In fact, I am asking you to send your state representative an email this Monday or Tuesday particularly if he/she serves on the House Education CommitteePlease do your part if you care about student data privacy!


This Wednesday, March 19th the House Education Committee will be voting on 4 bills that deal with privacy of student data. They are HB 384HB 555HB 560, and HB 946. You can view each bill by clicking on the bill number.
 
 
Many Louisiana parents have made it clear that they are very concerned about the possibility that data pertaining to their child may be shared by our Dept. of Education or others with third parties who may try to profit by selling goods or services or even sell voucher plans to the parents. My readers may remember that John White originally planned to share student data using the InBloom system. He has since recalled the Louisiana data from the system.
 


Like the parents, I support all of the above bills which would greatly limit what can be done with information collected by the DOE on Louisiana students. I believe that if any recommendations are to be made to parents about the educational needs of their child, it should be done by trusted local teachers or guidance counselors, not self appointed salesmen for big business or rip off voucher programs.

Here is a sample email by teachers or parents:
 
Dear Representative _________,
I am a teacher (parent) who lives in your district.
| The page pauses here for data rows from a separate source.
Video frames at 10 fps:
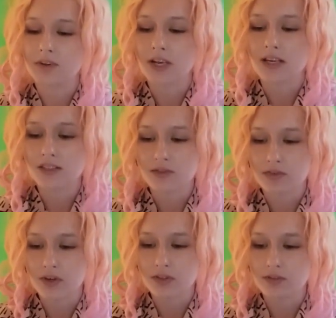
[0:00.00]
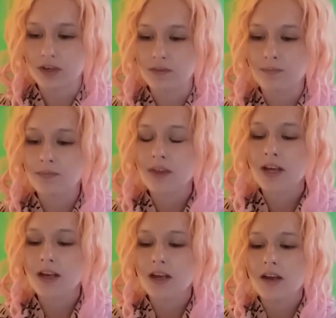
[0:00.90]
so here's the first one
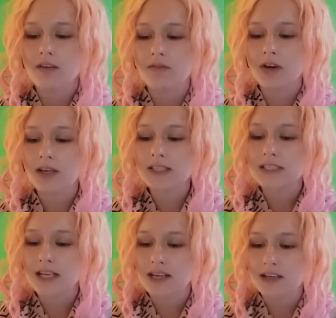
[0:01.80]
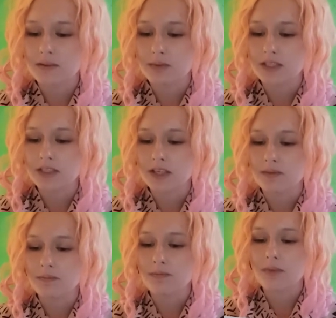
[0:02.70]
what is
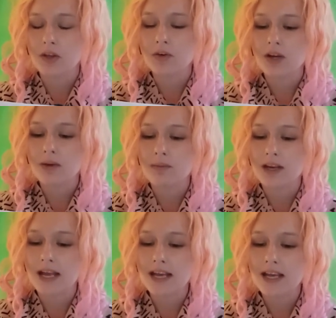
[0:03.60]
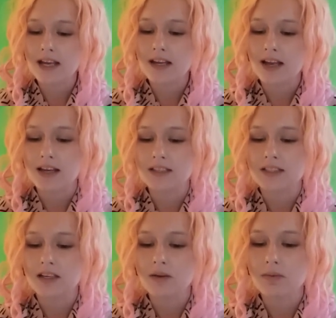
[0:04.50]
intimacy you can be naked and
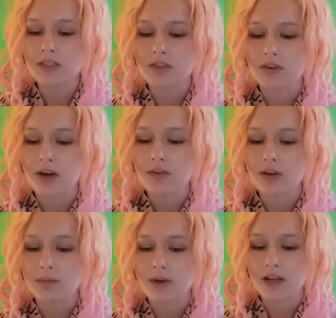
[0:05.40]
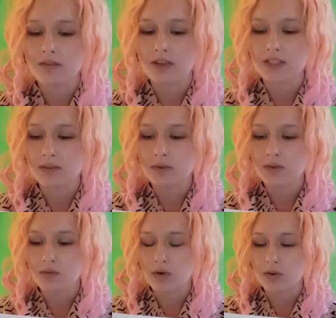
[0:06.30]
still be surrounded by
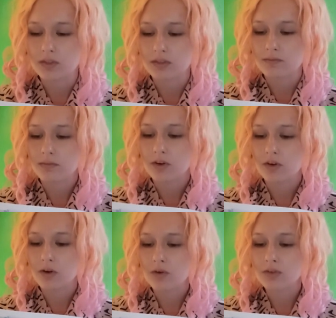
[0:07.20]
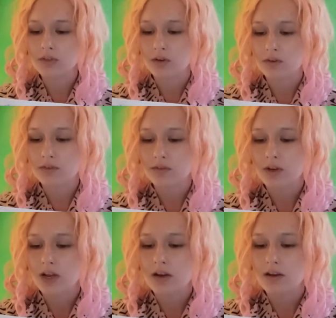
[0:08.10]
invisible walls, closed off,
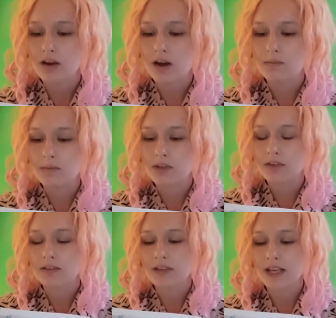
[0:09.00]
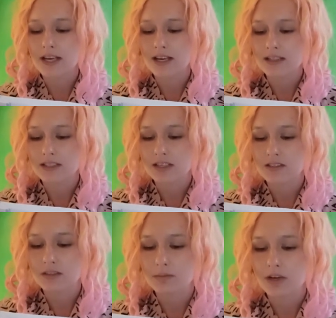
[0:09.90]
numbed,
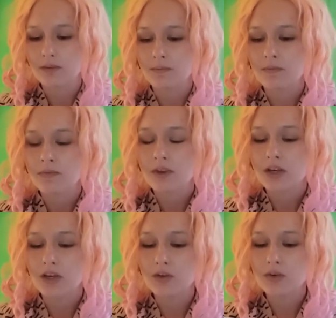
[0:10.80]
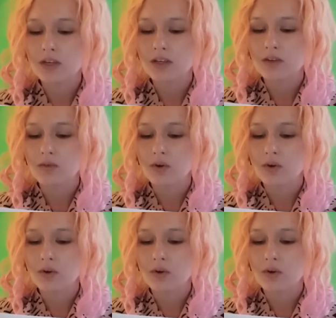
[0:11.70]
inaccessible. Nudity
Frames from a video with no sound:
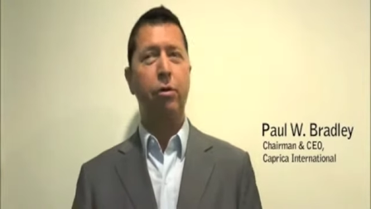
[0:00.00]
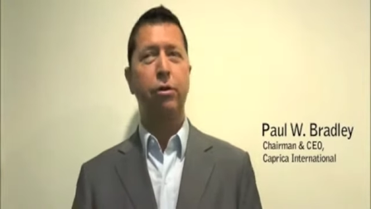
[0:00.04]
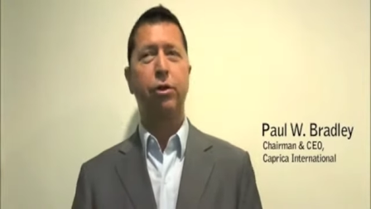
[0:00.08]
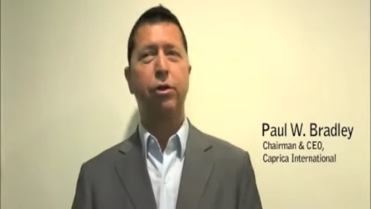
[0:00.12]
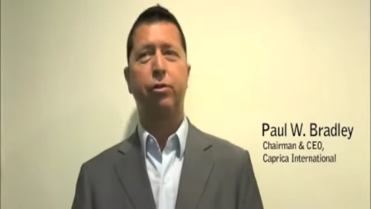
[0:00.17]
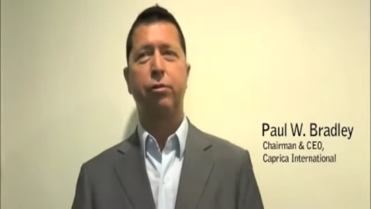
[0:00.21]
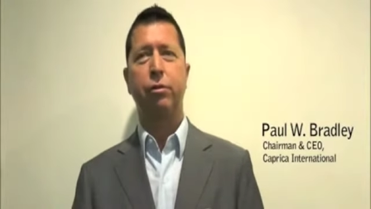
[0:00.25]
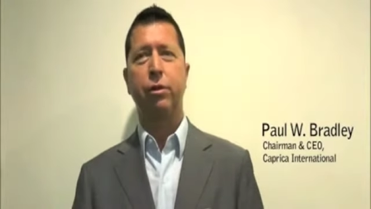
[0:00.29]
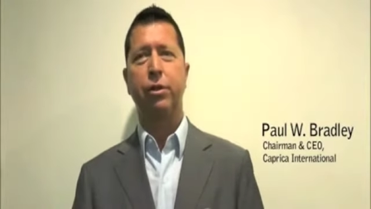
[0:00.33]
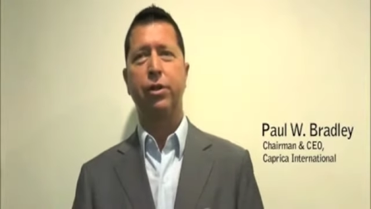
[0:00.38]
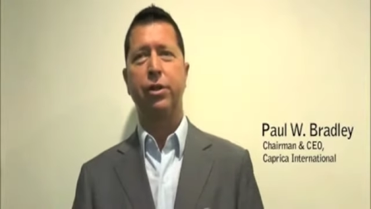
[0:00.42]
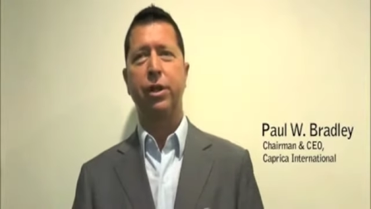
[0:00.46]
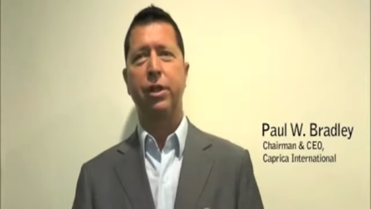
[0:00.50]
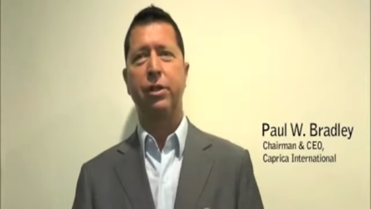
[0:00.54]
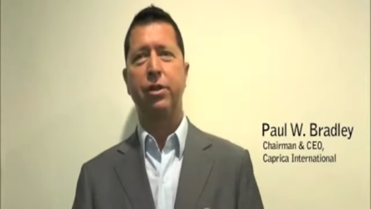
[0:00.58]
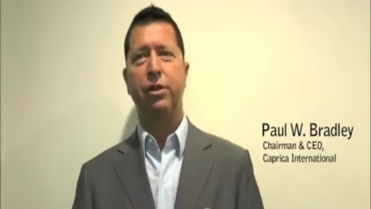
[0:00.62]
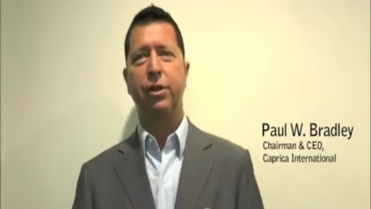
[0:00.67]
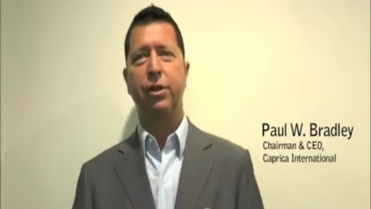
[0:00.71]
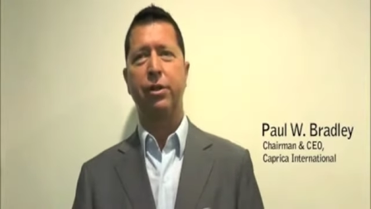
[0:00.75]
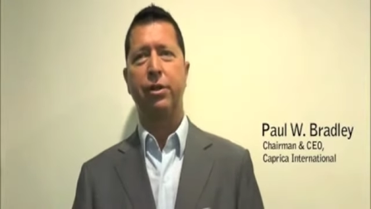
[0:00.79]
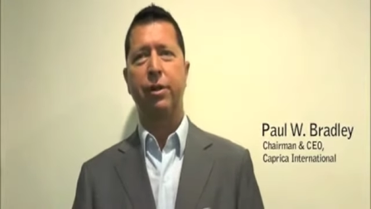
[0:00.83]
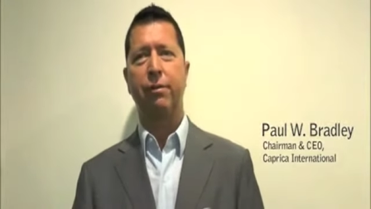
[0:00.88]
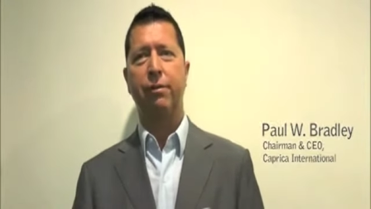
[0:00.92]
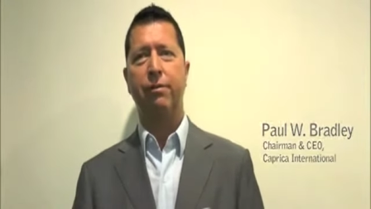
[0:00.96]
cultural
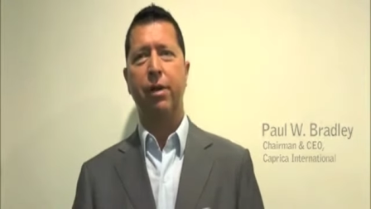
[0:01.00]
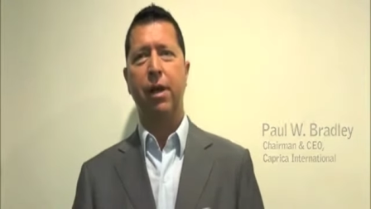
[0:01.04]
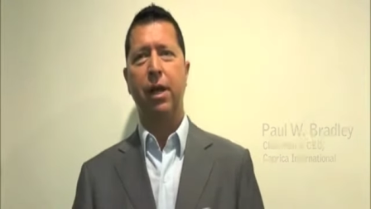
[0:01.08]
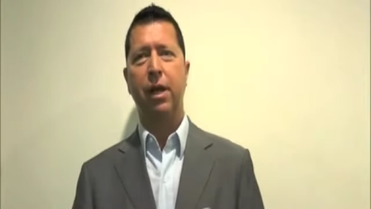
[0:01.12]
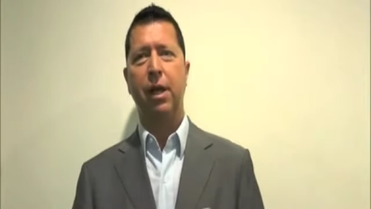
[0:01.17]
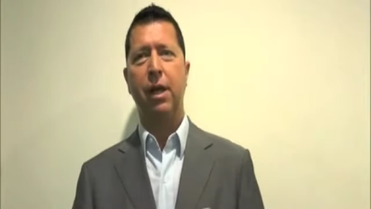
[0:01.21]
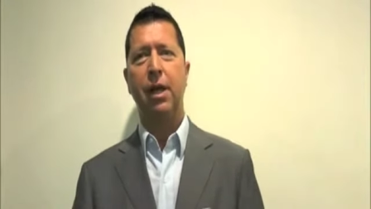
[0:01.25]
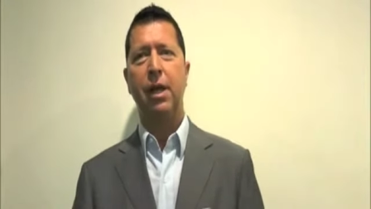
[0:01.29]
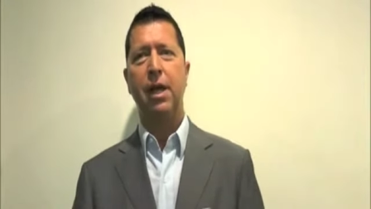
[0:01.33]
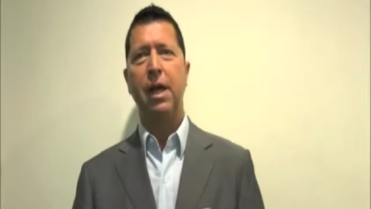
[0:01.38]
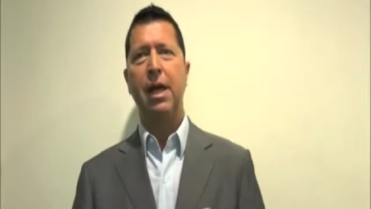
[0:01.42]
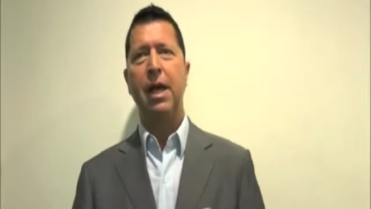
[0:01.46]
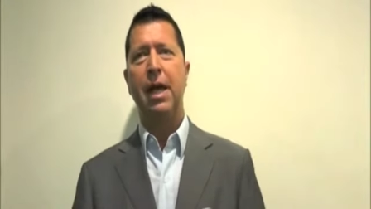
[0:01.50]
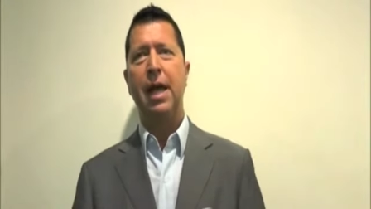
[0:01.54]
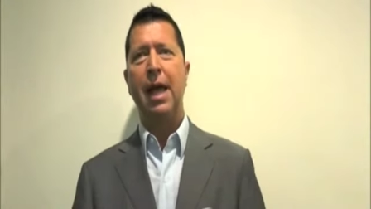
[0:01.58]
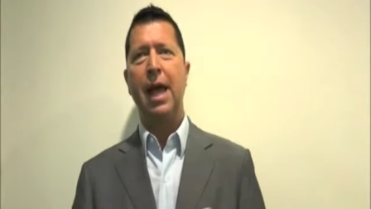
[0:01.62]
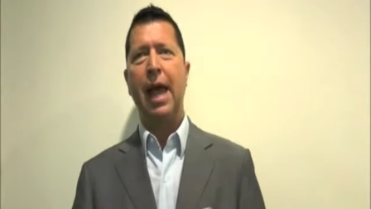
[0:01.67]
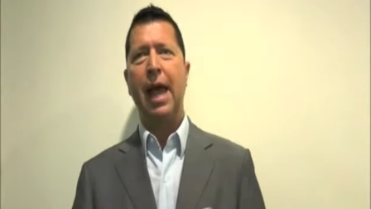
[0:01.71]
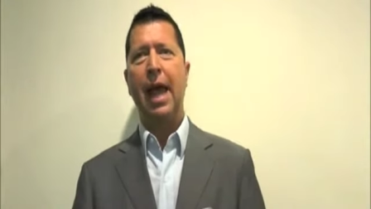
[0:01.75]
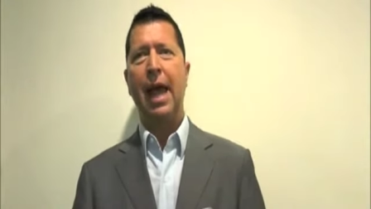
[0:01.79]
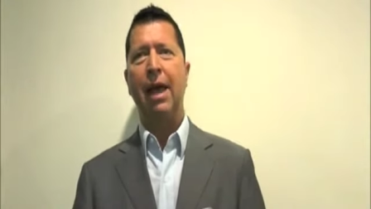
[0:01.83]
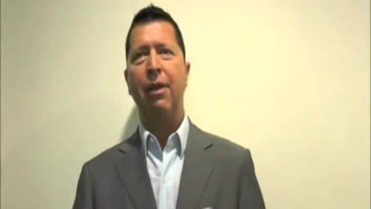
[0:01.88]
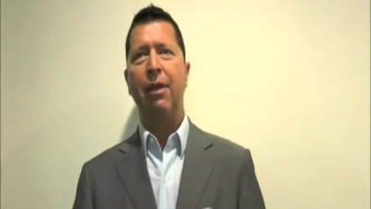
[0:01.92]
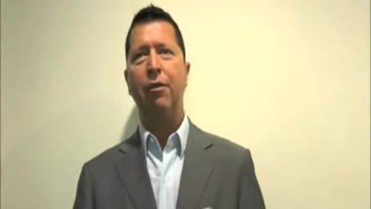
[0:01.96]
sensitivity,
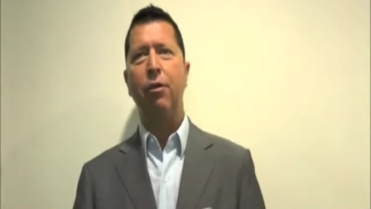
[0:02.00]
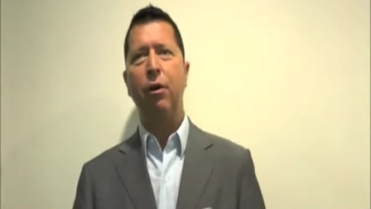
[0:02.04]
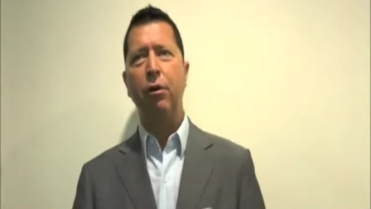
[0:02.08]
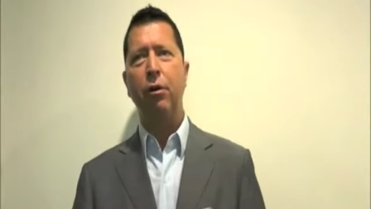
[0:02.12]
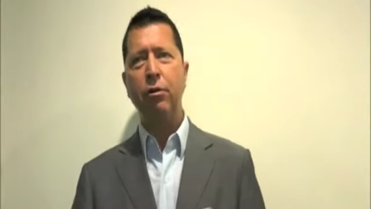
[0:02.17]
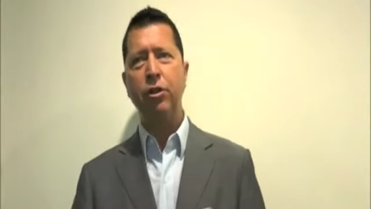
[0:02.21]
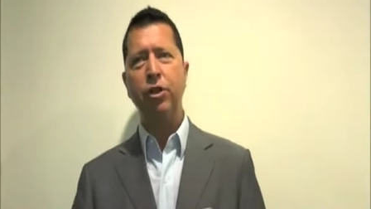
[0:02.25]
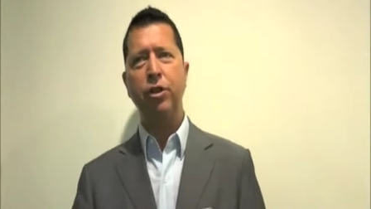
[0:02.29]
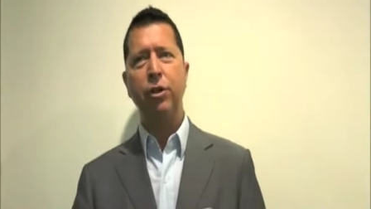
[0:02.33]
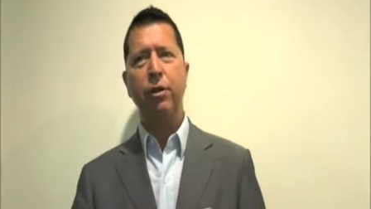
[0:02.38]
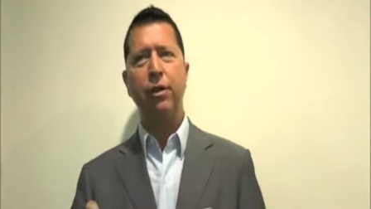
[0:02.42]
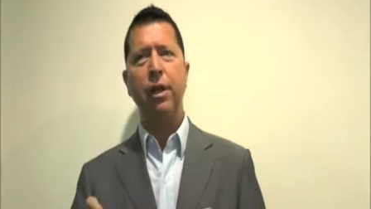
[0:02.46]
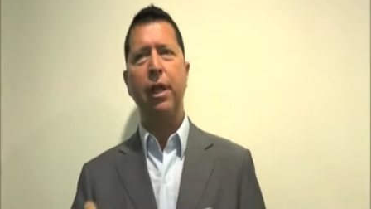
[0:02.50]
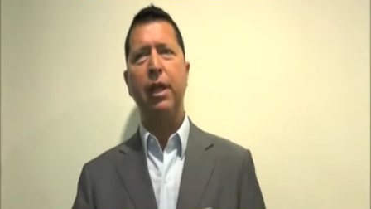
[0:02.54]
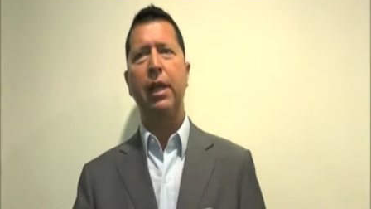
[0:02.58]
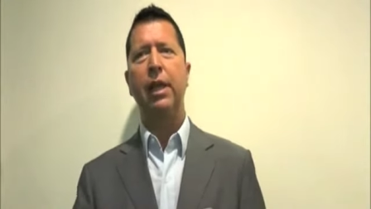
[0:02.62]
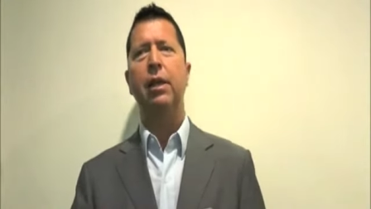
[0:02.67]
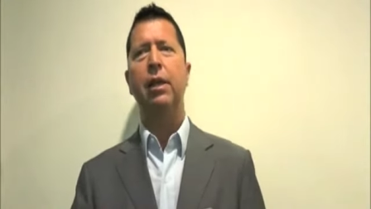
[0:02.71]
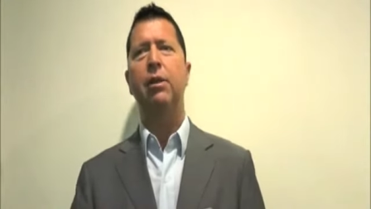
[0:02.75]
and those are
I am very much in support of any legislation that would protect the privacy of educational information and data collected on our students. Please vote for HB 384, HB 555, HB 560, and HB 946 or any proper consolidation of these bills.
Thank you in advance for your help with this important issue.
Sincerely,
 
Please feel free to put this in your own words since legislators respond better to individual rather than form emails.
At this point we have no reason to believe that there is strong opposition to the above bills but it is very important that we make our wishes know on this important matter.